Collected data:
=== Begin Enclosure ===

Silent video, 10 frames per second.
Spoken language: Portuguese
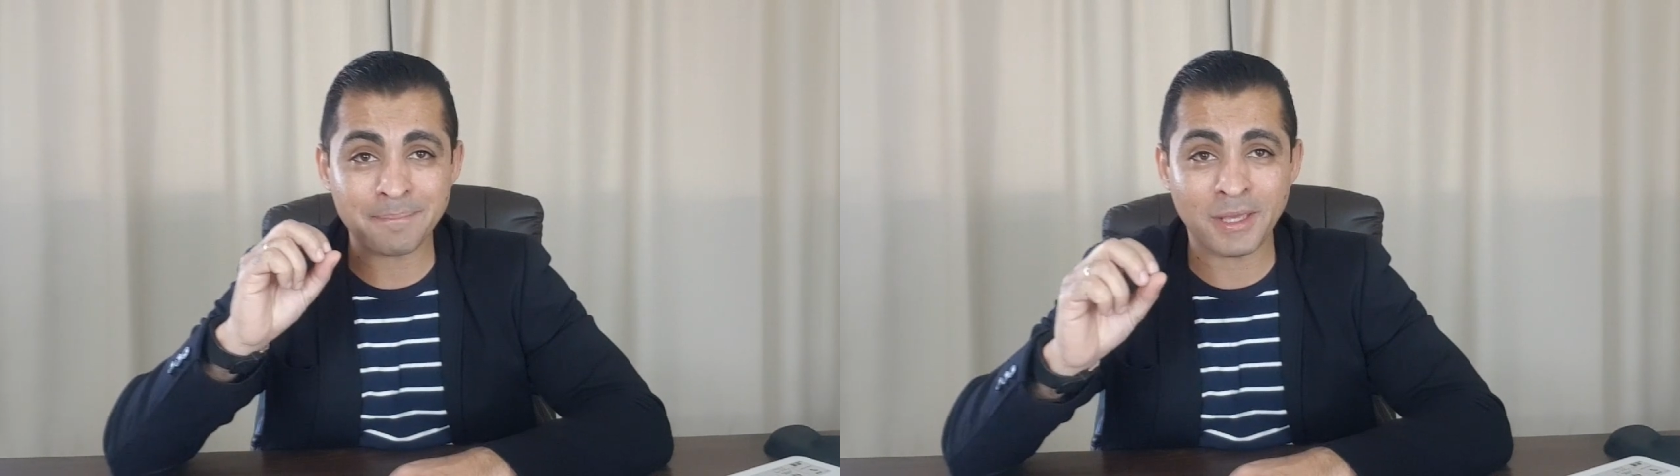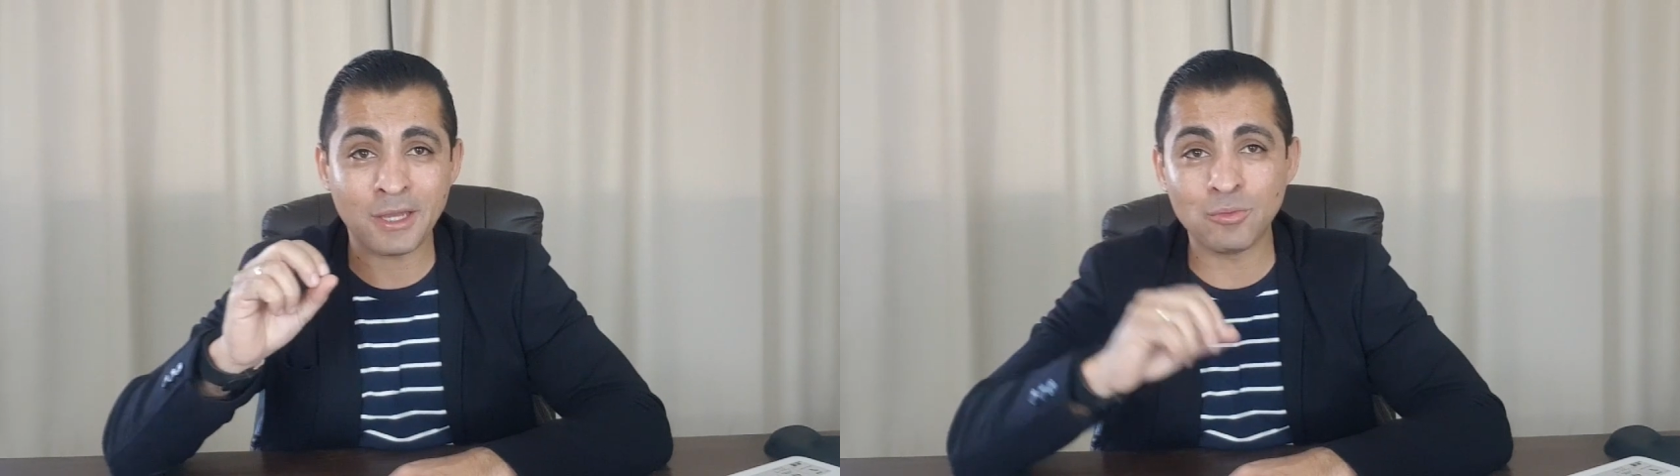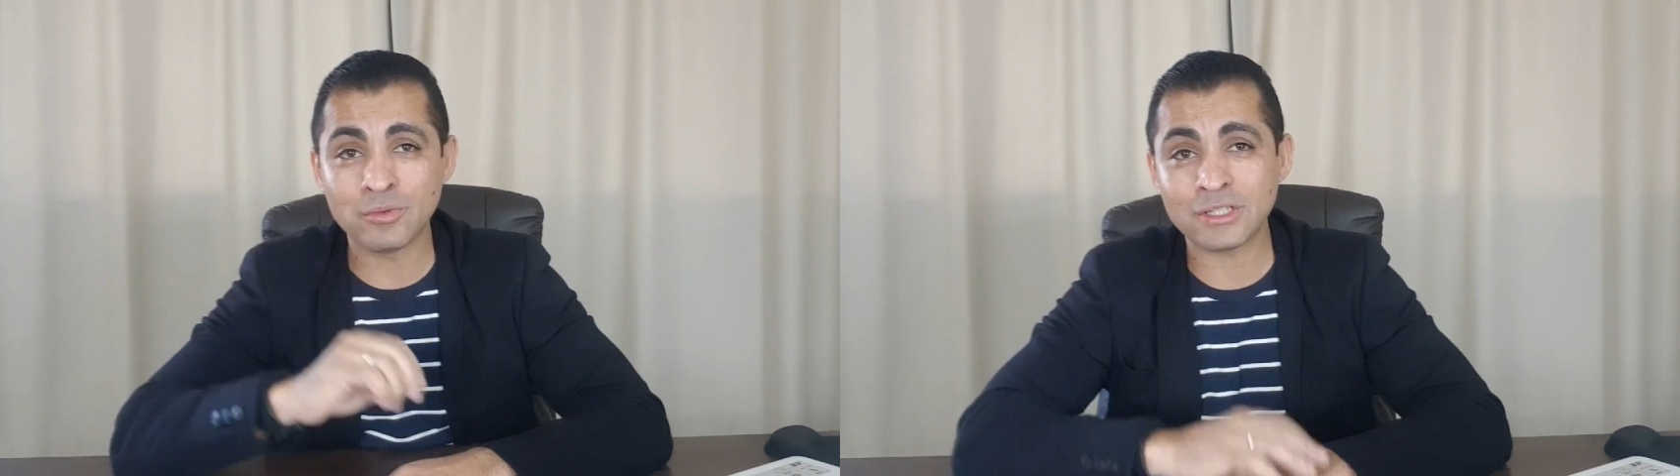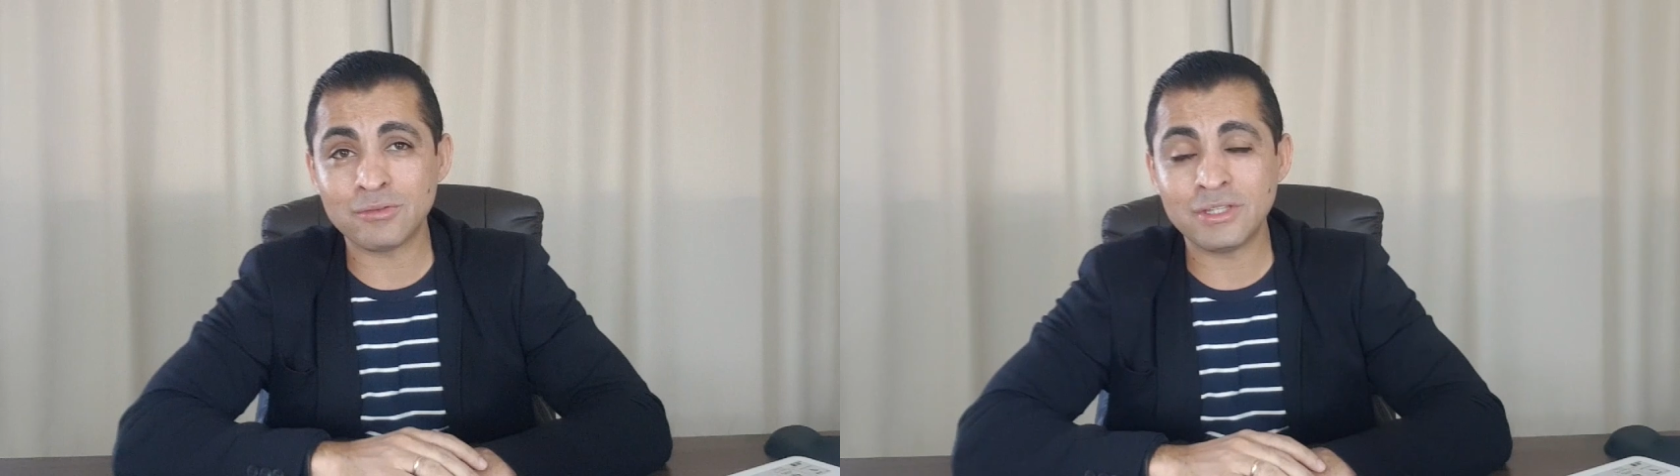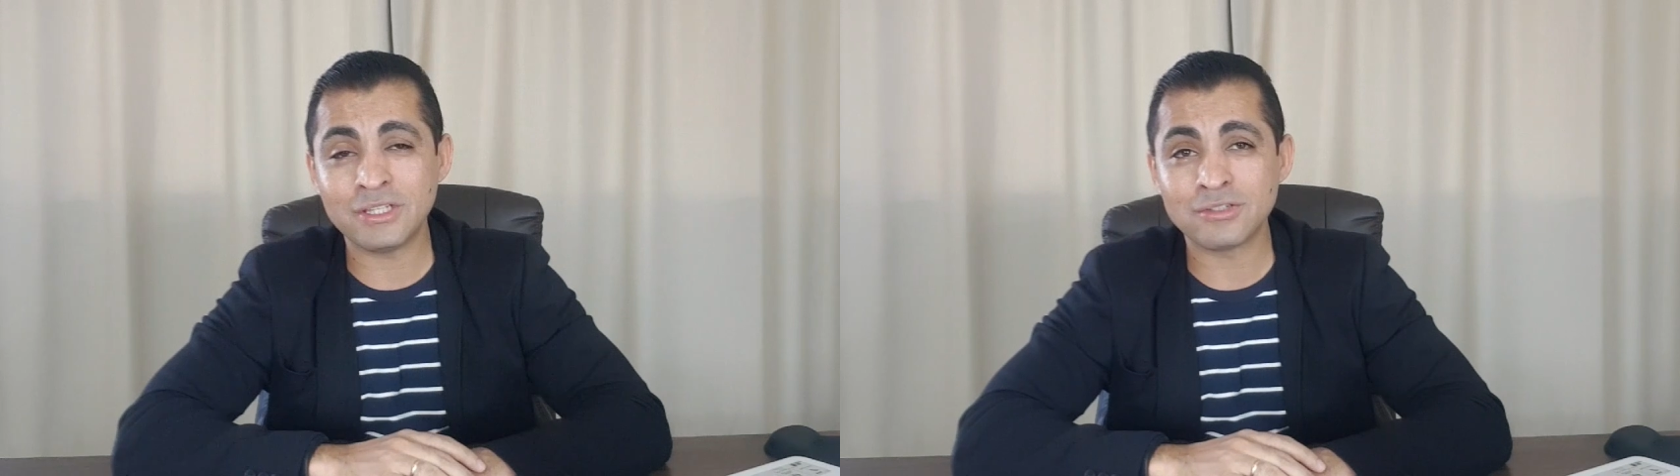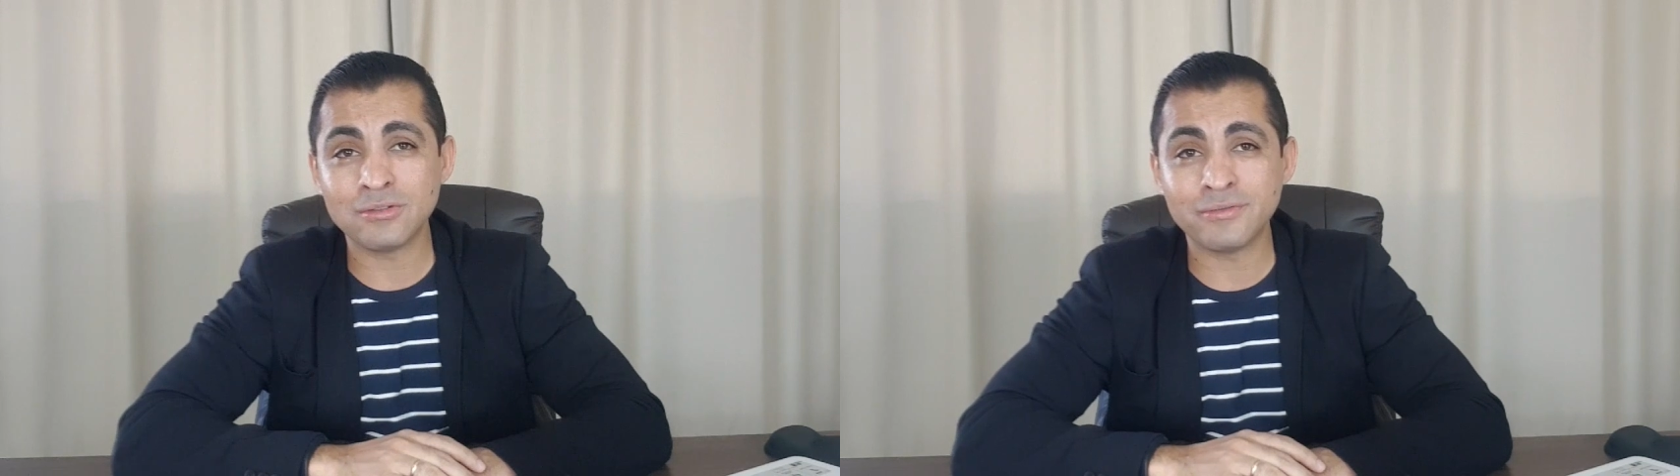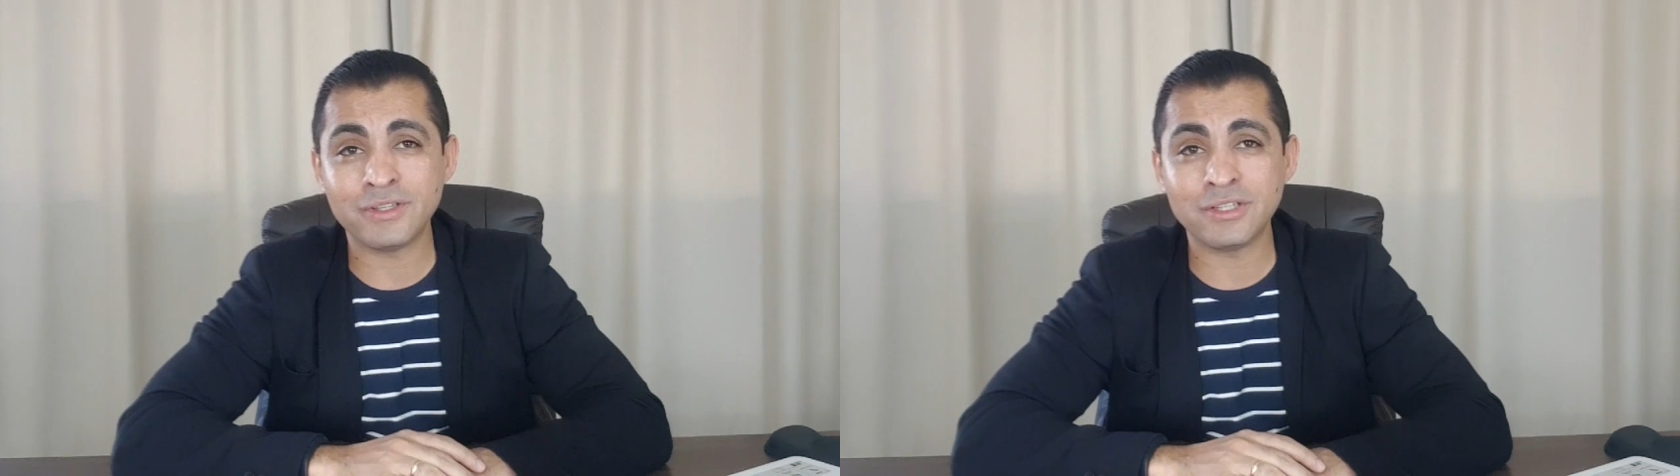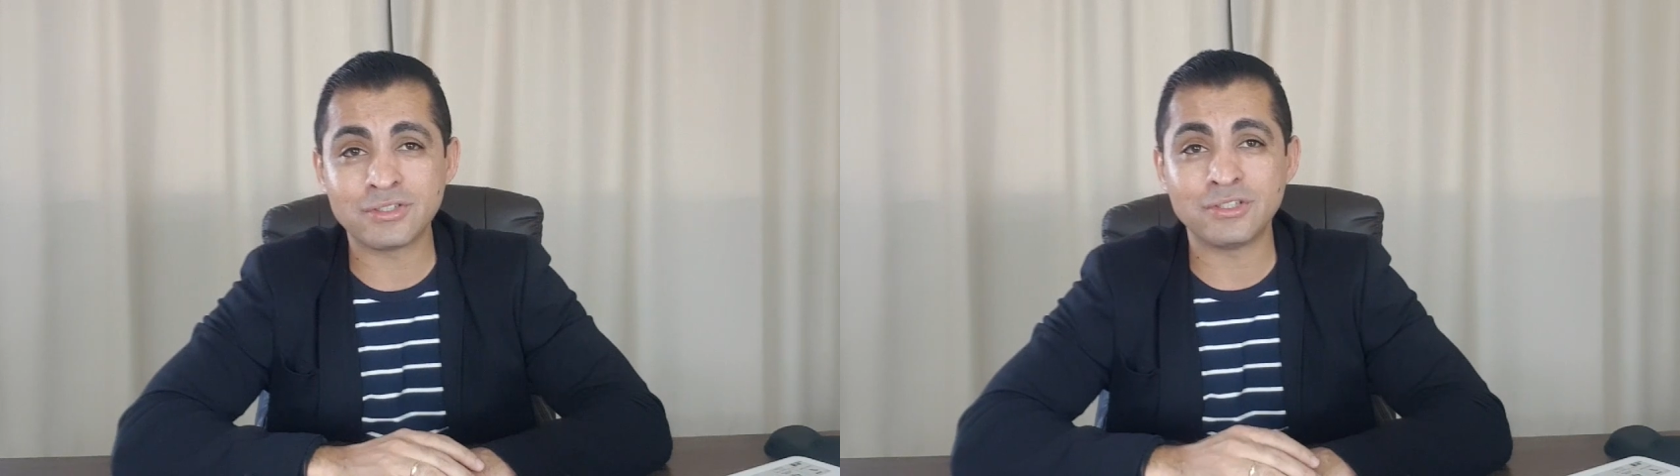a pergunta do início do vídeo,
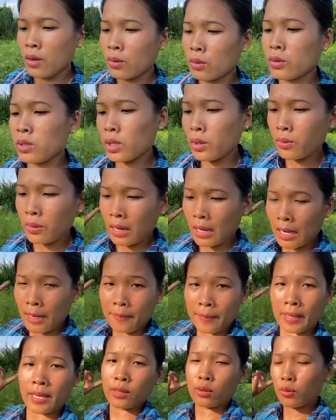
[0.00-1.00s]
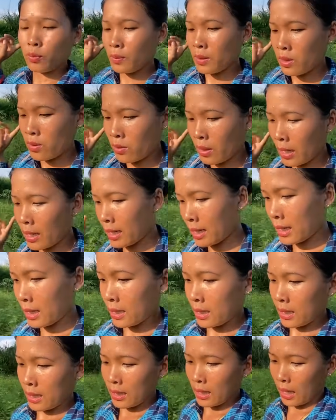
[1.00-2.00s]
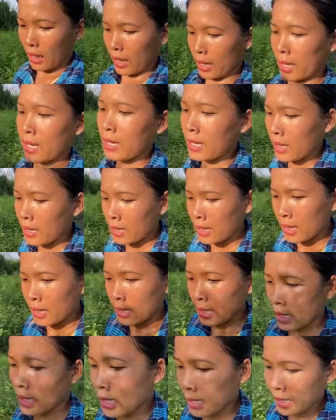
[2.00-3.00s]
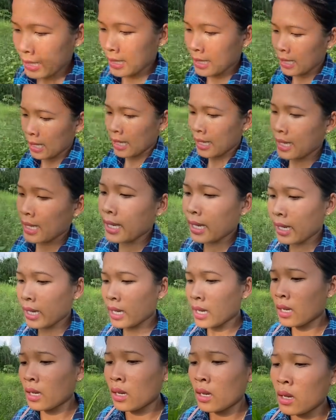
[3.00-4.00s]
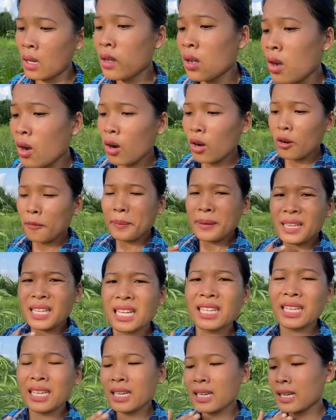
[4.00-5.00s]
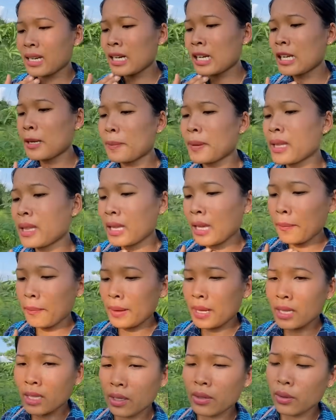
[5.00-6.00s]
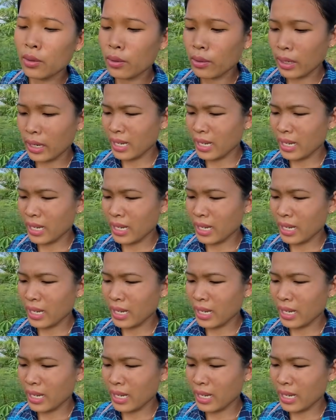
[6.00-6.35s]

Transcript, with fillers: उसे वहाँ पे धूप में सुखाने के लिए दे दिया है कल लेने आएंगे और पता नहीं गले पे इतना पेन क्यों हो रहा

=== End Enclosure ===

* **TASK DESCRIPTION**
Each line above is to be transcribed exactly, though its pictures are not.

* **RESPONSE BELOW**
Silent video, 10 frames per second.
Spoken language: Portuguese
a pergunta do início do vídeo,
[0.00-1.00s]
[1.00-2.00s]
[2.00-3.00s]
[3.00-4.00s]
[4.00-5.00s]
[5.00-6.00s]
[6.00-6.35s]

Transcript, with fillers: उसे वहाँ पे धूप में सुखाने के लिए दे दिया है कल लेने आएंगे और पता नहीं गले पे इतना पेन क्यों हो रहा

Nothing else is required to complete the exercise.